§ WORK REQUEST:
A verbatim copy of the listing is needed; pictures are to be left out.

EXTRACTED ENTRIES below:

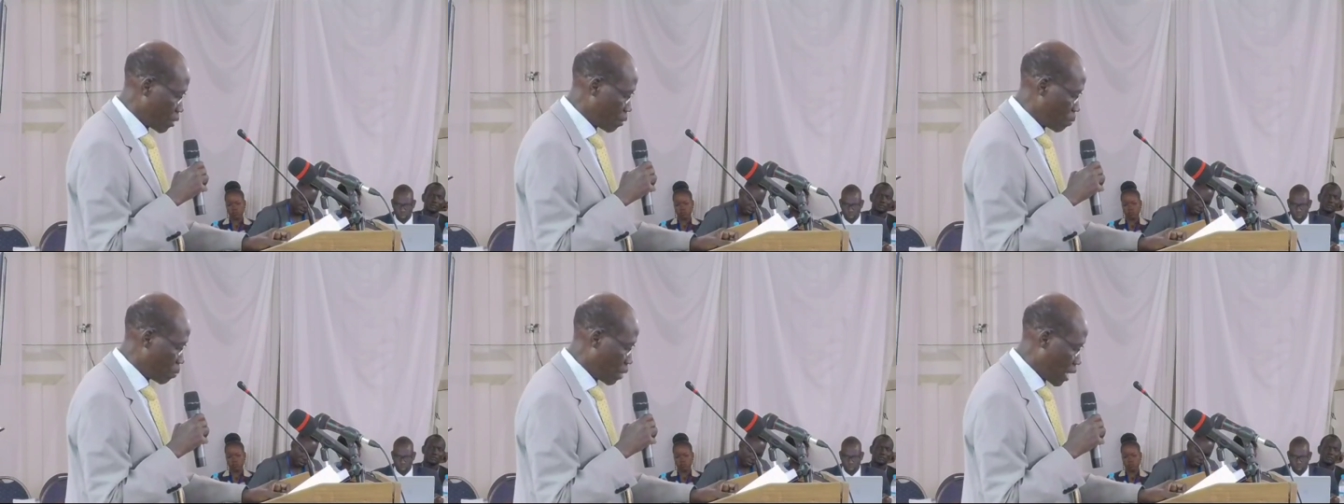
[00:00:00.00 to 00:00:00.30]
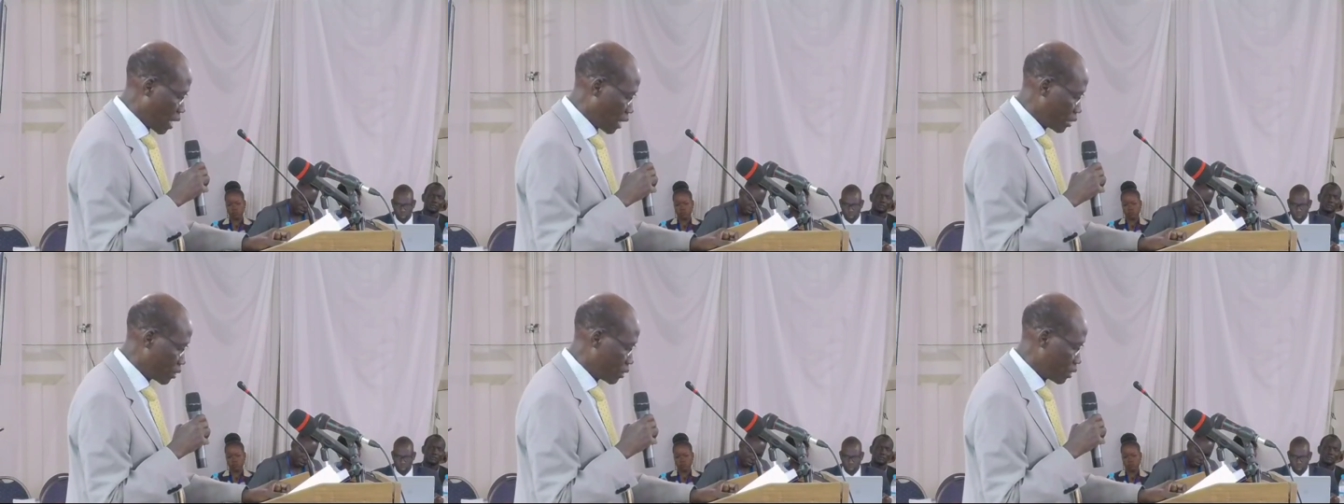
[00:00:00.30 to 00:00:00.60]

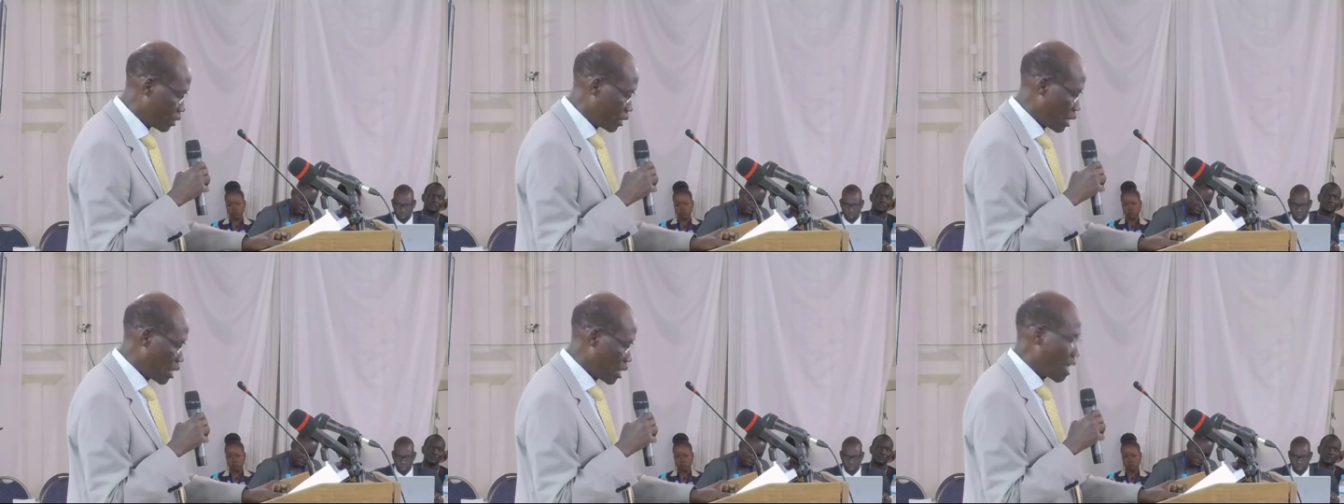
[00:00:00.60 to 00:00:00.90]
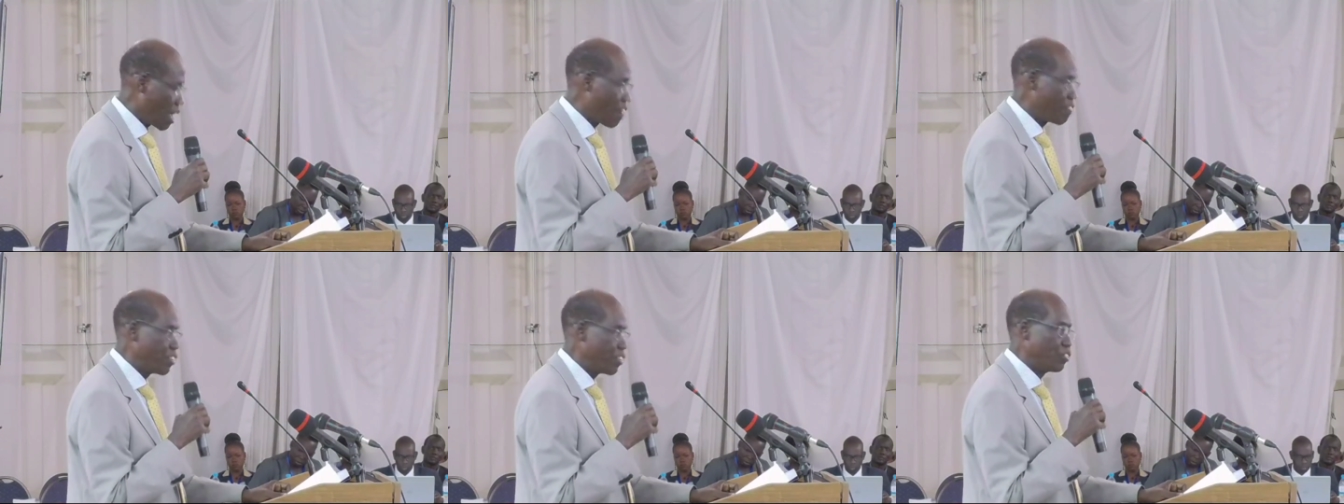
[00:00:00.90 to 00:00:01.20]
passed
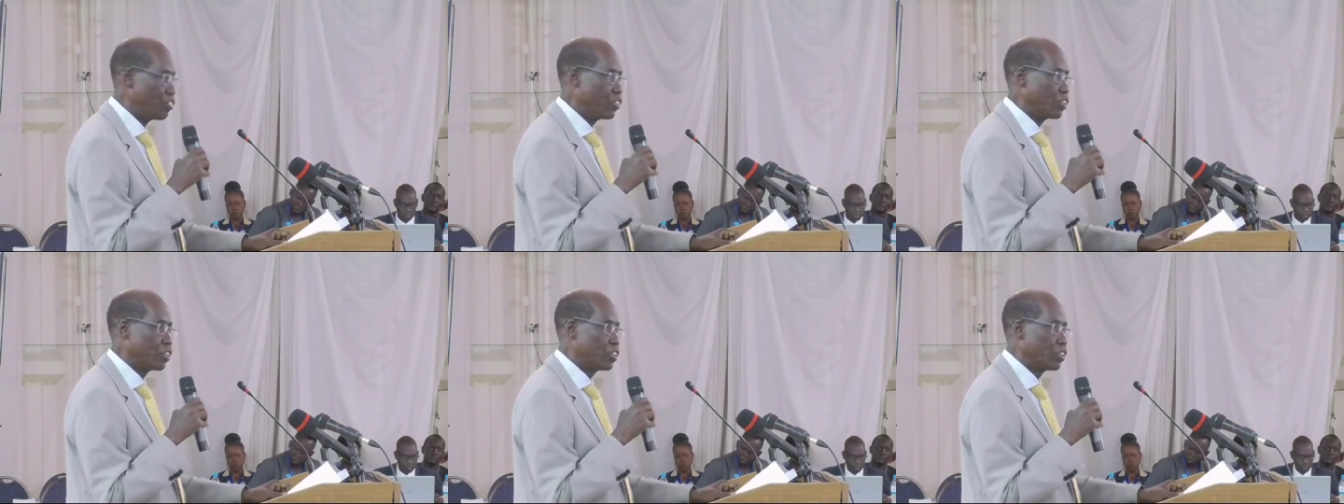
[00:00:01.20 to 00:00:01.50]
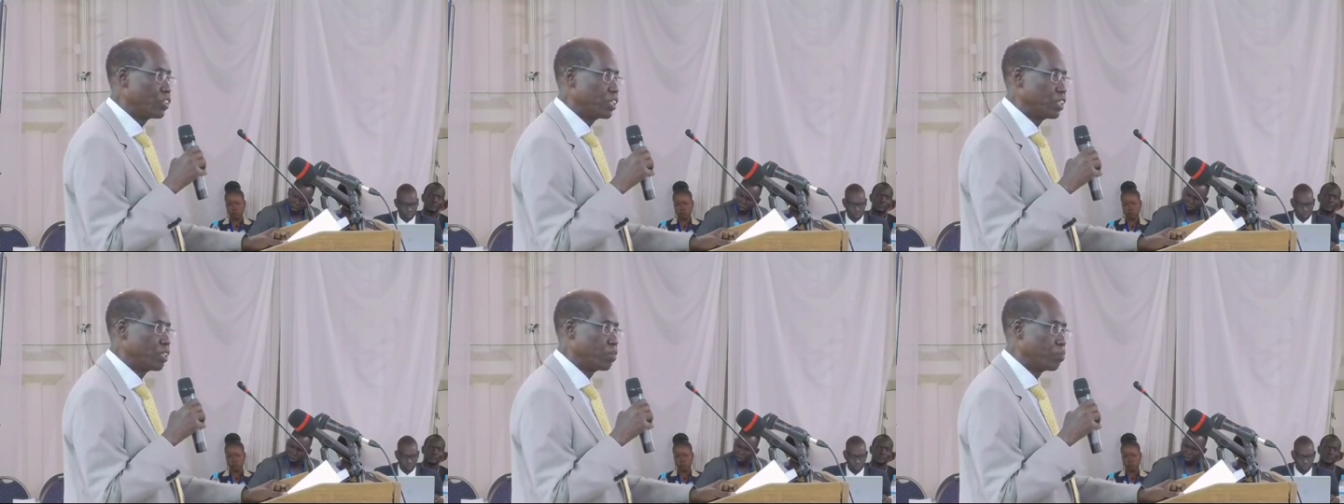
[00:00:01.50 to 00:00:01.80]
a
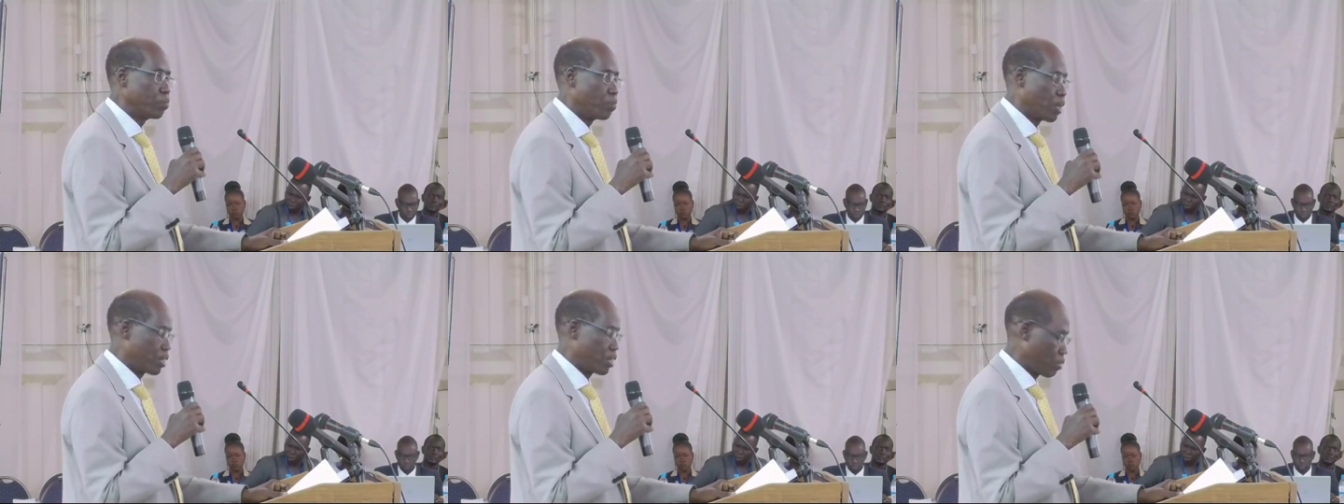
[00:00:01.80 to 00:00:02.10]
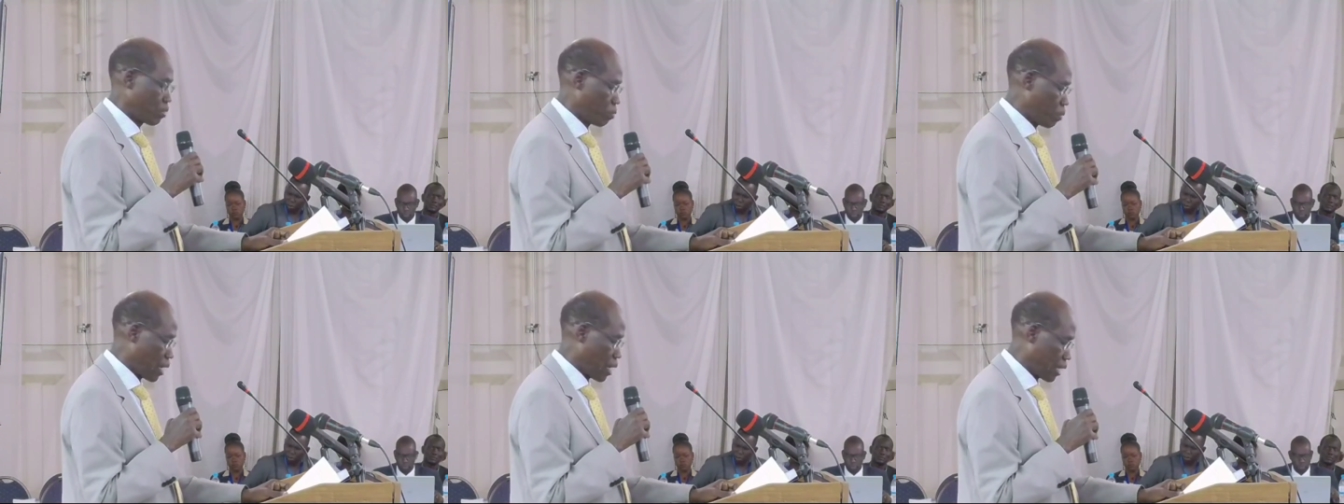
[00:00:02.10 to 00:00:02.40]
15-year master
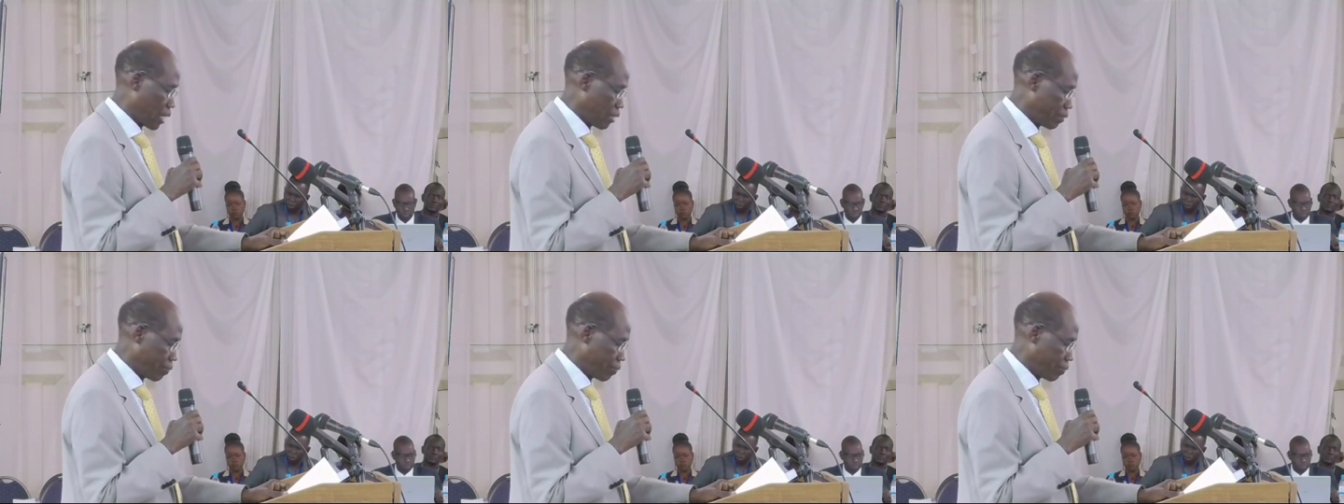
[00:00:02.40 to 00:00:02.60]
plan.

End of EXTRACTED ENTRIES.

§ EXERCISE ANSWER:
[00:00:00.00 to 00:00:00.30]
[00:00:00.30 to 00:00:00.60]

[00:00:00.60 to 00:00:00.90]
[00:00:00.90 to 00:00:01.20]
passed
[00:00:01.20 to 00:00:01.50]
[00:00:01.50 to 00:00:01.80]
a
[00:00:01.80 to 00:00:02.10]
[00:00:02.10 to 00:00:02.40]
15-year master
[00:00:02.40 to 00:00:02.60]
plan.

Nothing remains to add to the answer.